However, history shows that it’s better to be hard than soft. And it’s better that people don’t know precisely where you are or what your defensive measures are — until it’s too late.

I do not argue that entropy takes everything that we are and everything that we build. That’s obvious.

25 thoughts on “Building a Better Home

  1. I like those digs. Pretty hard to defend from siege, though. The hordes can starve you out in 3 months, tops. But you can certainly pour cauldrons of boiling oil on them in the interim, loads of fun to be had before the end.

    Just to go on record, I don't dispute the value of a compound. The more the merrier. I just wanted to point out that the compound way of life didn't work out so well for David Koresh and his flock of idiots.

    I'm confident your compound will be filled with love and happiness for all. Except for those who are on the receiving end of those cauldrons of boiling oil, that is.

  2. The compound at Masada worked well for the Jews until the Roman Army showed up.

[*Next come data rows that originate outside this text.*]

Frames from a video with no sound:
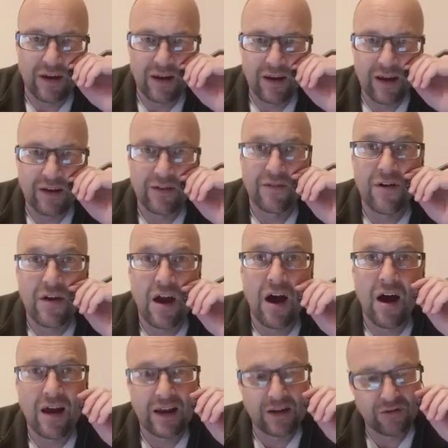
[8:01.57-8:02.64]
It has a very
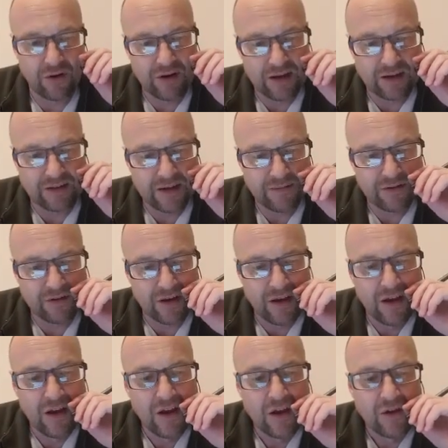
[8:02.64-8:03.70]
high electronegativity.
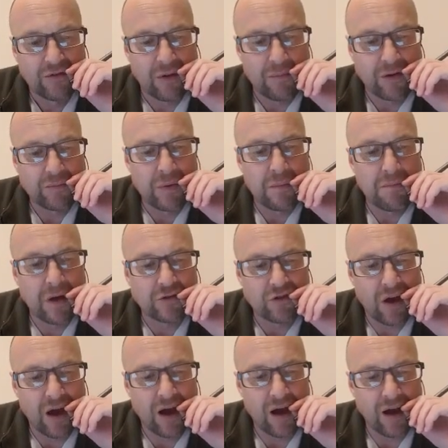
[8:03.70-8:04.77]
So it must be much
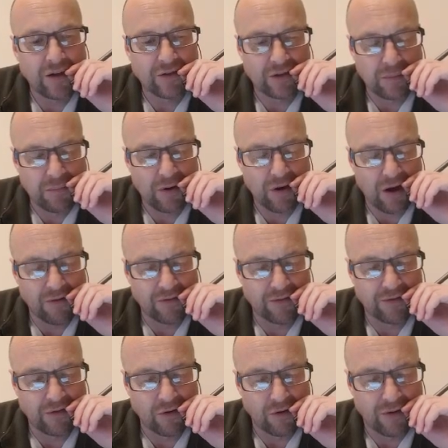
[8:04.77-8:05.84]
harder to pull it off of
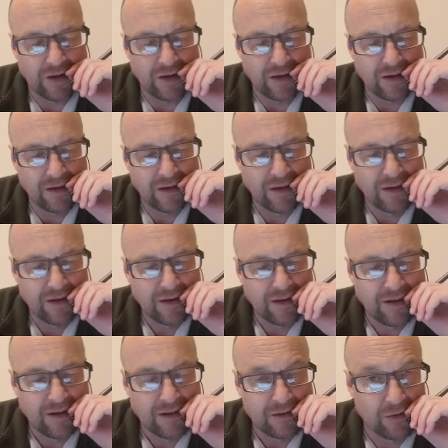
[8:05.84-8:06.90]
fluorine.
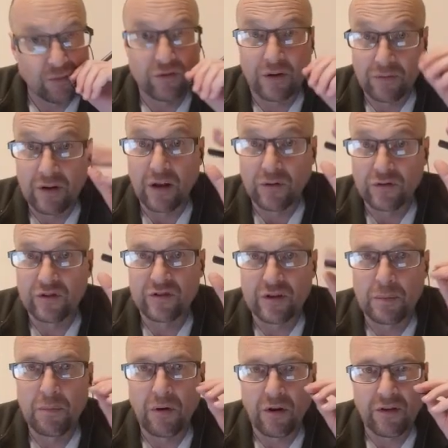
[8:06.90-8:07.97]
It's also closer to the
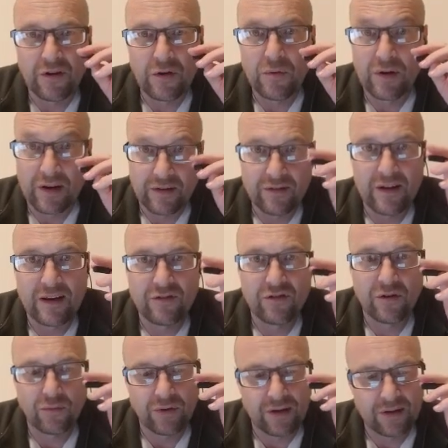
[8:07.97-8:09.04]
pull of the nucleus, less
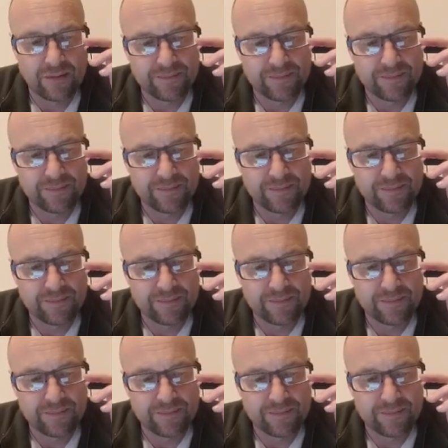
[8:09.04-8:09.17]
shielding.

    However, we all take life as we find it. Some make it better. Others don't. All any of us have is TIME and the CHOICE of how we want to spend it. But mark my words, none of us can beat the clock.

  3. It looks like there was more to this abode at one time. And there is barely enough room on the roof for a satellite dish.

  4. No, it's not the ideal abode. Where is the hot tub? Where is there room for a king sized bed? etc…

  5. Interesting but certainly not the place for a sleep walker.

    When do we get an update on your place?

  6. If that place is plumbed right, I shouldn't think there would be much worry about the loo backing up. Probably not much burning oil needed in that quadrant either.

  7. I'm sure that the scuttle empties out onto the outside of the battlements.

    As to cooking, I regret that it has no microwave oven. The up side is that it has no Internet and there's no need to see Obama's goofy mug ever again.

  8. If things ever get out-of-control nutty here and we have to bug out, the in-laws have a "compound" up in the hills, we're told we are expected there if TSHTF.

    I'm just over-the-top ecstatic that we made it out of Kommiefornia…..

  9. A truly secret tunnel with an exit beyond the lines of a besieger is needed. How you do that these days without enslaved miners that can be killed after the project is done, I don't know. There may be things are best left unknown.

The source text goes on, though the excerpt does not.